First, brands should give celebrities roles to inhabit, rather than merely products to display. This involves crafting scenes with conflict, resolution, and emotional stakes. It means allowing pauses, building tension, and letting the product appear organically as part of the story’s climax.

Second, consistency matters more than frequency. A carefully developed campaign arc featuring the same celebrity over several years will always outperform a series of disconnected one-off ads. The Vodafone-Irrfan Khan collaboration illustrates this, as does Cadbury’s long-standing association with Amitabh Bachchan.

Third, authenticity cannot be faked. "For celebrity-led advertising to truly work, the role has to be believable. The celebrity must embody a relatable stance and integrate naturally into the brand's narrative," says Pal. Campaigns succeed when the fit feels organic rather than manufactured, as seen when Ranveer Singh brings his energy to MakeMyTrip, or when Jackie Shroff and Tiger Shroff share the screen for Uber.

The balance Sharma from Pulp Strategy calls for is achievable. "The brands that will win long term are the ones that treat celebrities as actors inside an idea, not as the idea itself." That shift from billboard to protagonist, from garnish to ingredient, is what separates brand building from brand renting.
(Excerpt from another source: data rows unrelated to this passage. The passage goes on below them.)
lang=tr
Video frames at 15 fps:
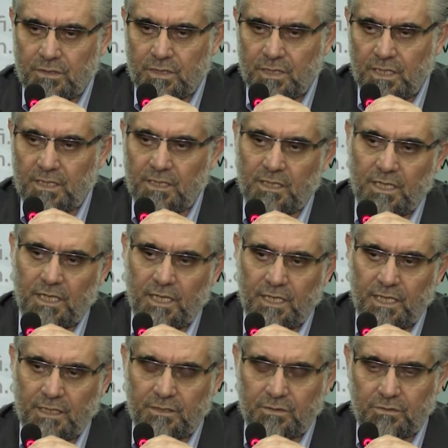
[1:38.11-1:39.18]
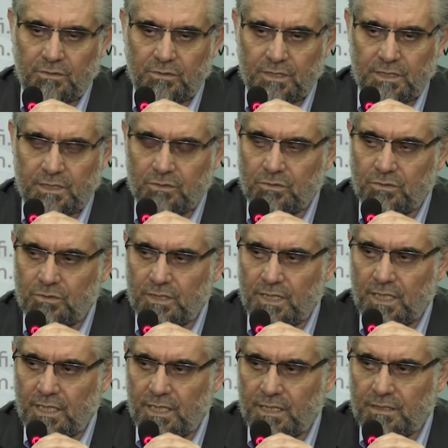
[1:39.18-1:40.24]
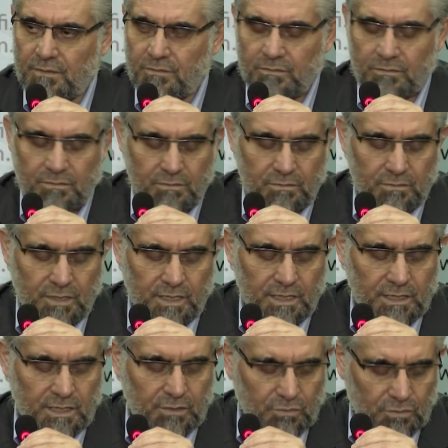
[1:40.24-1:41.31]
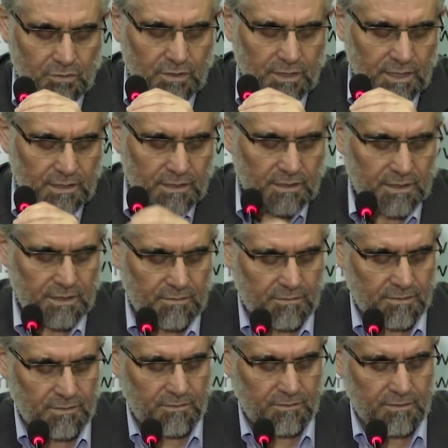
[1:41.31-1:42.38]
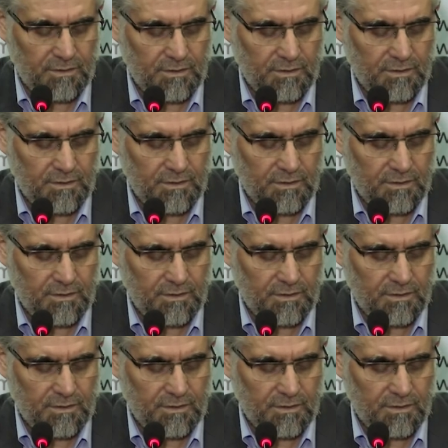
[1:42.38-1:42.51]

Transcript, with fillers: Aradal hayati dünya. Siz dünya hayatı arada dünyaydı değil mi? Evet.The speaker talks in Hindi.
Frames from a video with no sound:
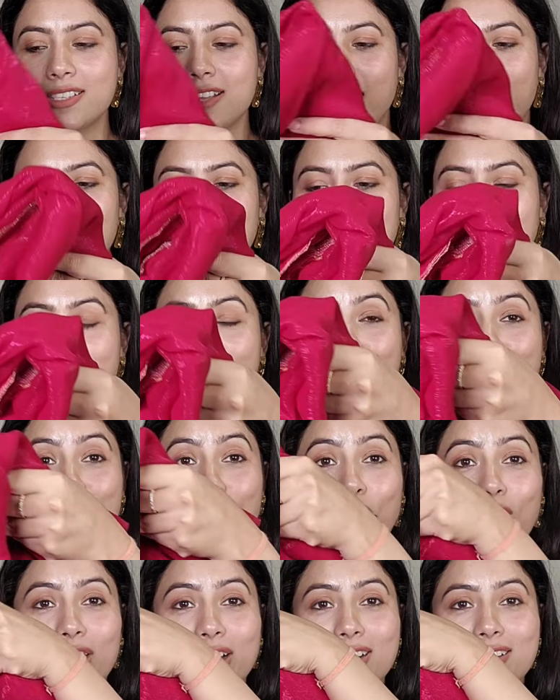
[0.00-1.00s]
साड़ी
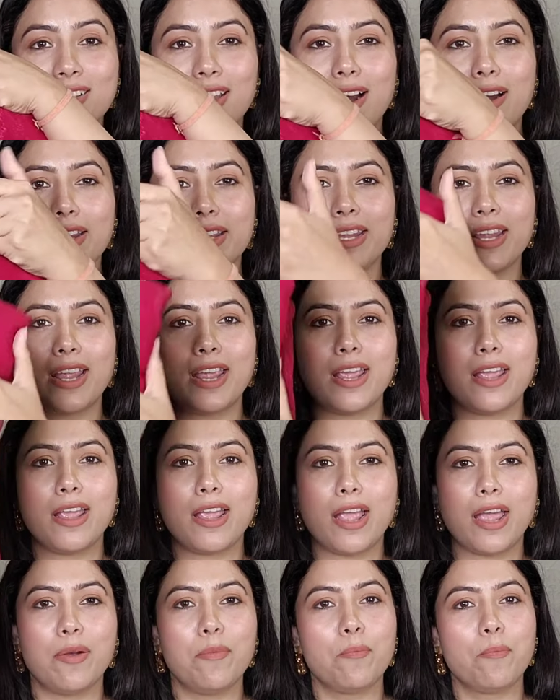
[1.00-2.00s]
सॉलिड साड़ी है
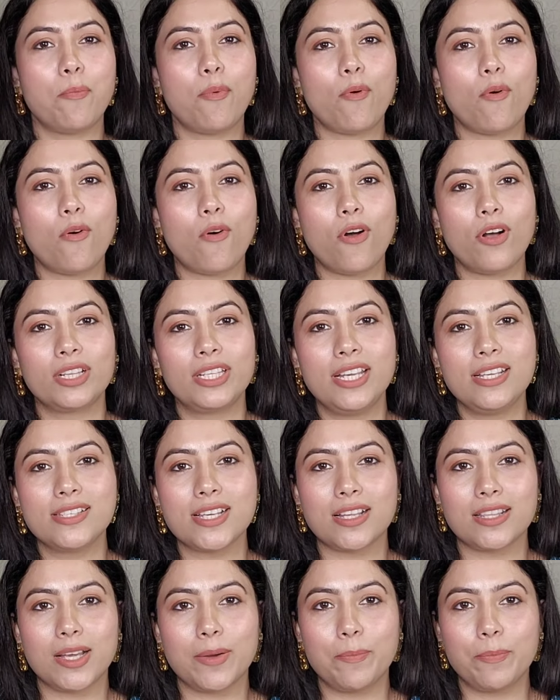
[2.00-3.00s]
एंड बहुत ही
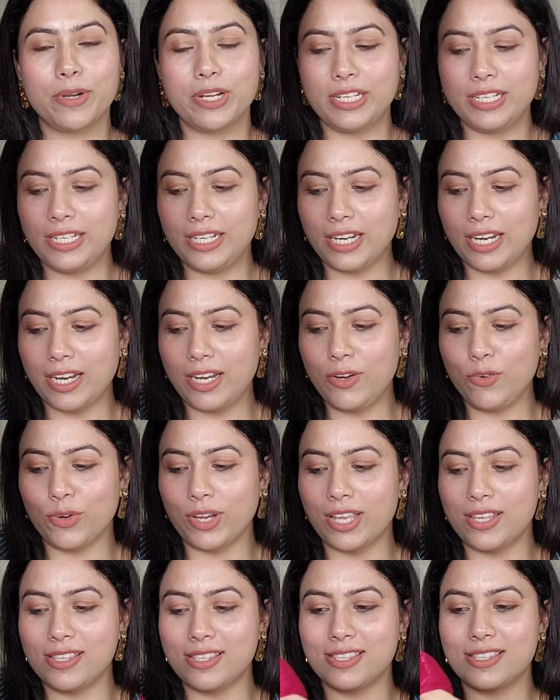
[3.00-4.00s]
ज़्यादा प्रिटी है यू
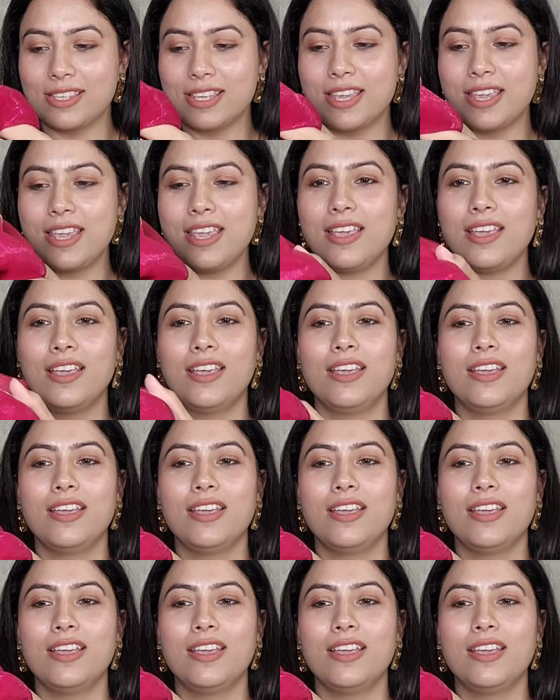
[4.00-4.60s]
कैन सीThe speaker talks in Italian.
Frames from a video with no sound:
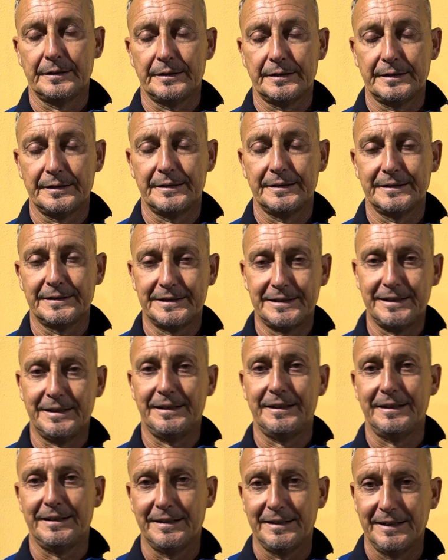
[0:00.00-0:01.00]
nuovo sì.
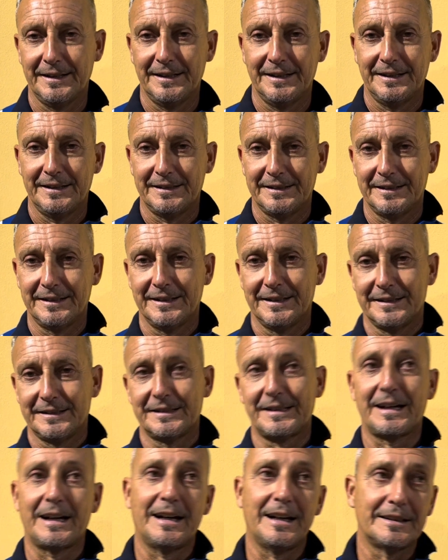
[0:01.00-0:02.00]
per un
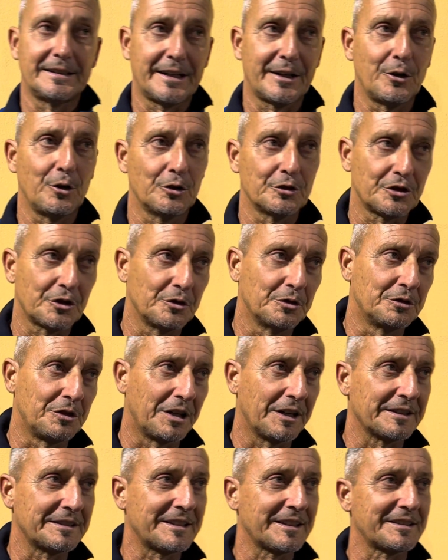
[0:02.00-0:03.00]
infrasettimanale. Tra le altre cose
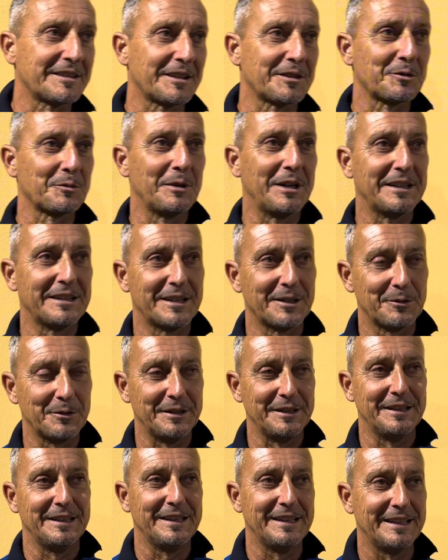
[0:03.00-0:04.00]
contro la stessa squadra,
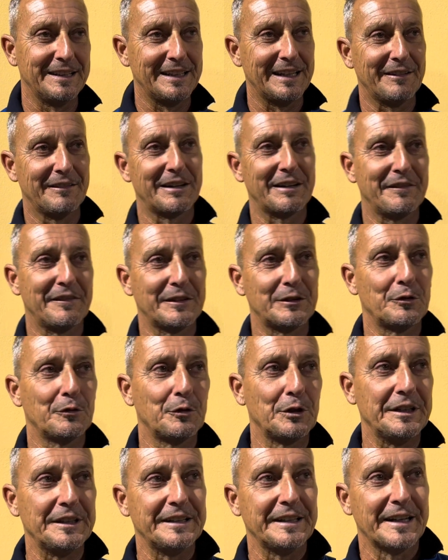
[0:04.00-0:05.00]
quindi ne avrei fatto
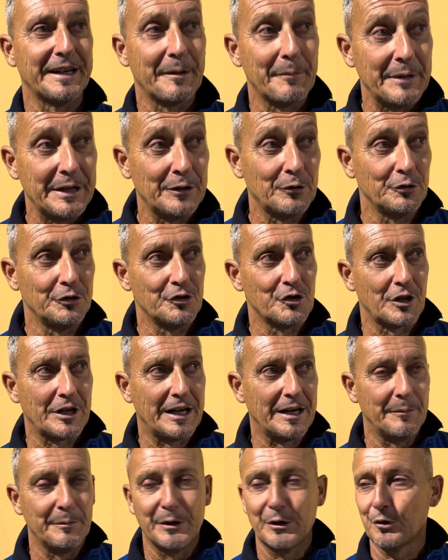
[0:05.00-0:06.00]
volentieri a meno di
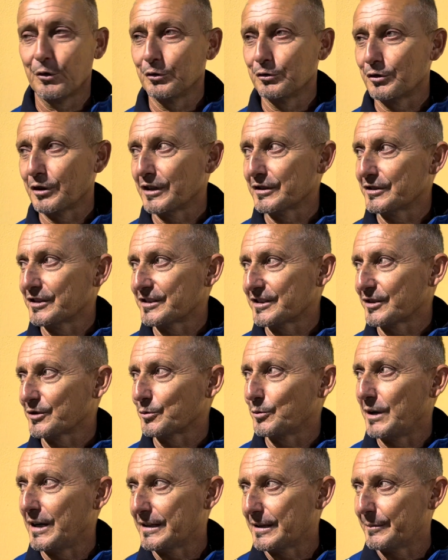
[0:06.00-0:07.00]
giocare almeno contro la stessa
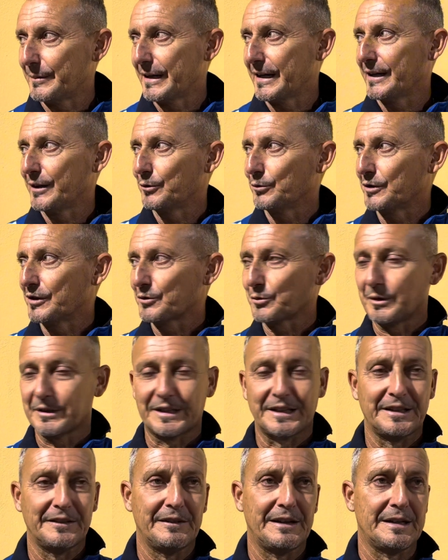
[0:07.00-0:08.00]
squadra, magari con una
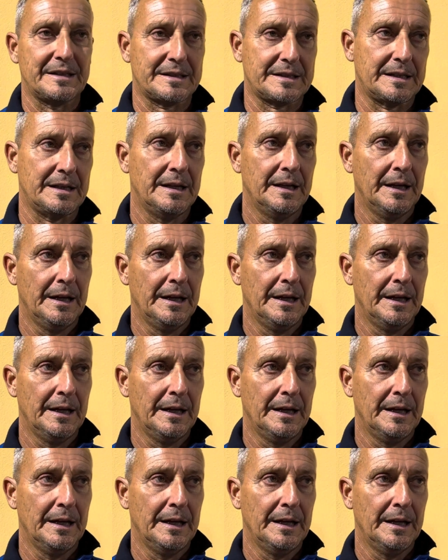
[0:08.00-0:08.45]
squadra diversa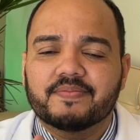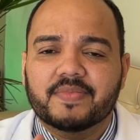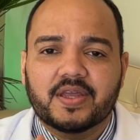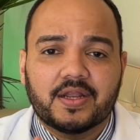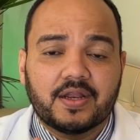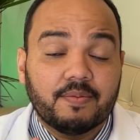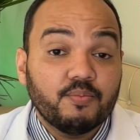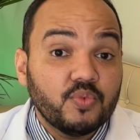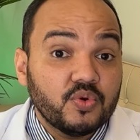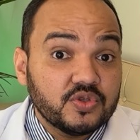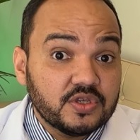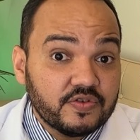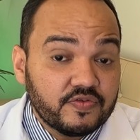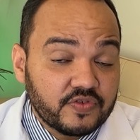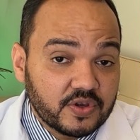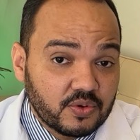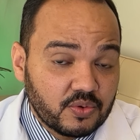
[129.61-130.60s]
Ela
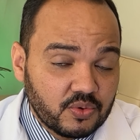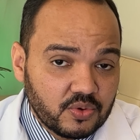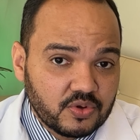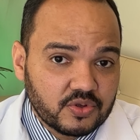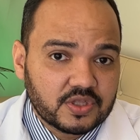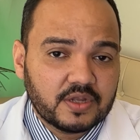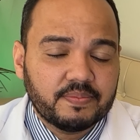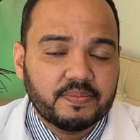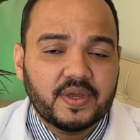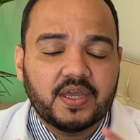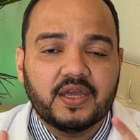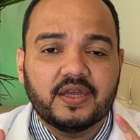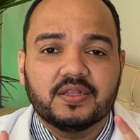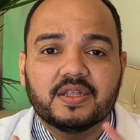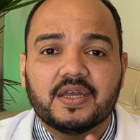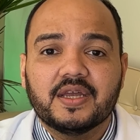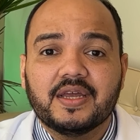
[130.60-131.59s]
modificou
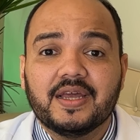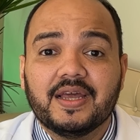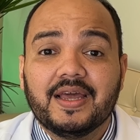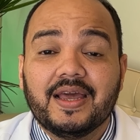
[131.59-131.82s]
também, né?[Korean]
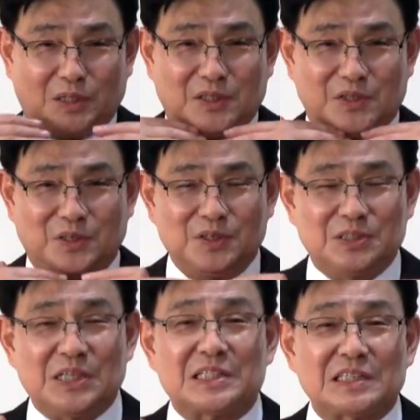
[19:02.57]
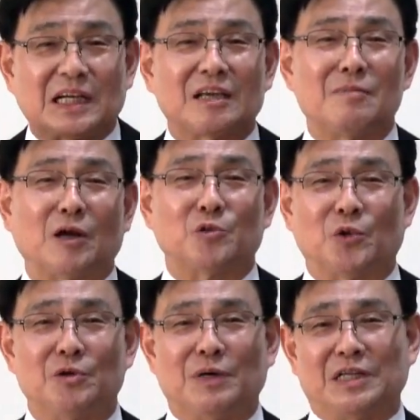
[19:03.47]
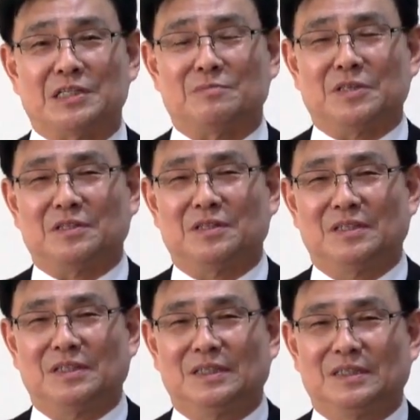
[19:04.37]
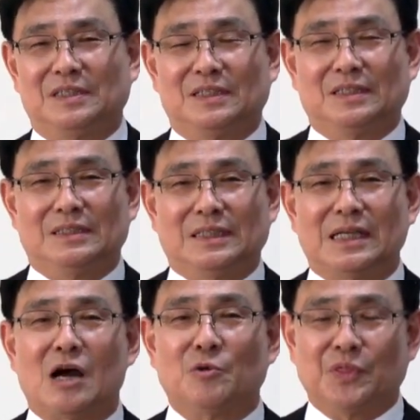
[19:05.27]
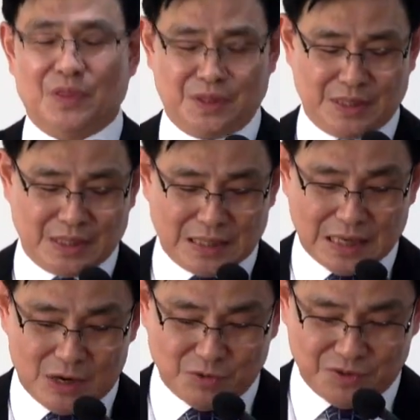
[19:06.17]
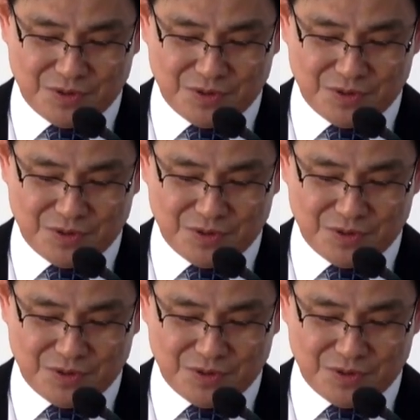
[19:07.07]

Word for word: 같은 거. 제사장의 망토예요. 말하자면. 가운. 가운.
Celebrity advertising isn’t broken, but it is being underutilised. The faces remain recognisable, yet the stories have grown thin. In an era where consumers seek meaning as much as entertainment, this is the gap agencies must address, not with louder music cues or more spectacular entrances, but with stronger writing, precise dramatic timing, and the confidence to let celebrities fade into narratives that are truly memorable.